One common clinical process stood out for AMH imaging; clinicians consistently mentioned that before they put their patients through imaging, they would run another urinalysis to confirm the results:

“I will for sure get them a second urinalysis to confirm that they truly have asymptomatic microscopic hematuria. I won’t pull the trigger on imaging and cystoscopy until we’ve had more than one urinalysis showing that.” (Participant 15)

For both AMH and PCa, many clinicians raised the importance of counseling patients on why imaging was or was not recommended. When seeing patients with AMH, proactive discussions were integral to helping patients understand the rationale for imaging (or not imaging):

“One thing I have learned over the years to do is when I counsel patients upfront about hematuria, I proactively tell them that we are not here to explain every case of hematuria because that’s one thing the patients often want to know is like, ‘Well, why, because I’ve been told this is like this abnormal thing.
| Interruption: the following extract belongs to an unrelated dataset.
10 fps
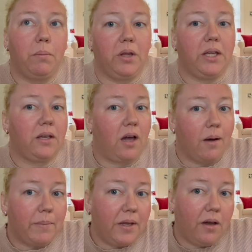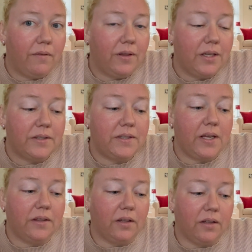blank copy of this
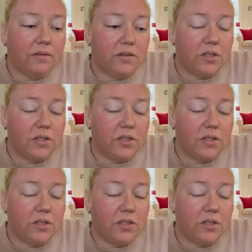in the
I feel like I should understand why.” I proactively counsel them, “Well, that’s actually not the goal with hematuria workup because the data are that we’ll find maybe tops, one out of four, we’ll be able to attribute the hematuria to something. But for most people, we can’t find that reliable cause for it.” (Participant 48)

For PCa, clinicians talked about making imaging decisions based on objective clinical assessments and relying less on a patient’s preference:

“I usually really use the score of the digital rectal exam and PSA to determine whether they get imaged or not, not based on whether a patient wants the image or really wants to skip imaging. I try to counsel them on the need when it’s appropriate.” (Participant 15)

Individual/Provider level: Clinicians’ beliefs and experiences regarding imaging

Clinicians mentioned that the anticipated consequences of imaging played a role in their decision-making process. For both low-risk PCa patients and AMH patients, clinicians felt that they would often decide not to image a patient because it would not directly benefit patient outcomes. With respect to PCa, clinicians explained:

“And I know the chance of dying from disease itself is very low for most of these things.” (Participant 4)

“…so we don’t necessarily have great data that [imaging] improves patient outcomes.” (Participant 23)

Similarly, for AMH patients, clinicians asserted:

“…so I think the problem, there is certainly radiation exposure to the patients, costs to the patient and the healthcare system. I think those are the two biggest things. There is some potential harm from exposure to contrast, which is typically part of the guideline concordant evaluation for hematuria.” (Participant 2)

“If you came in here and you had microscopic hematuria and no symptoms whatsoever, and let’s say, --we do dipsticks, so small to a trace, I would tell you, --and you don’t smoke. You don’t have any symptoms. And I’d say, yeah, there’s probably less than one percent chance you having anything bad.” (Participant 4)

Furthermore, participants often brought up how imaging could result in incidental findings instead of useful information regarding the patient’s current condition. Clinicians frequently explained that imaging for low-risk PCa and AMH also led to a variety of negative consequences for patients as well as higher medical costs. Among AMH patients in particular, one clinician mentioned:

“Effectively, we’d have to put them through cystoscopy, which can be uncomfortable and also have a number of downstream effects such as urinary tract infection and recurrent bleeding and things like that.” (Participant 15)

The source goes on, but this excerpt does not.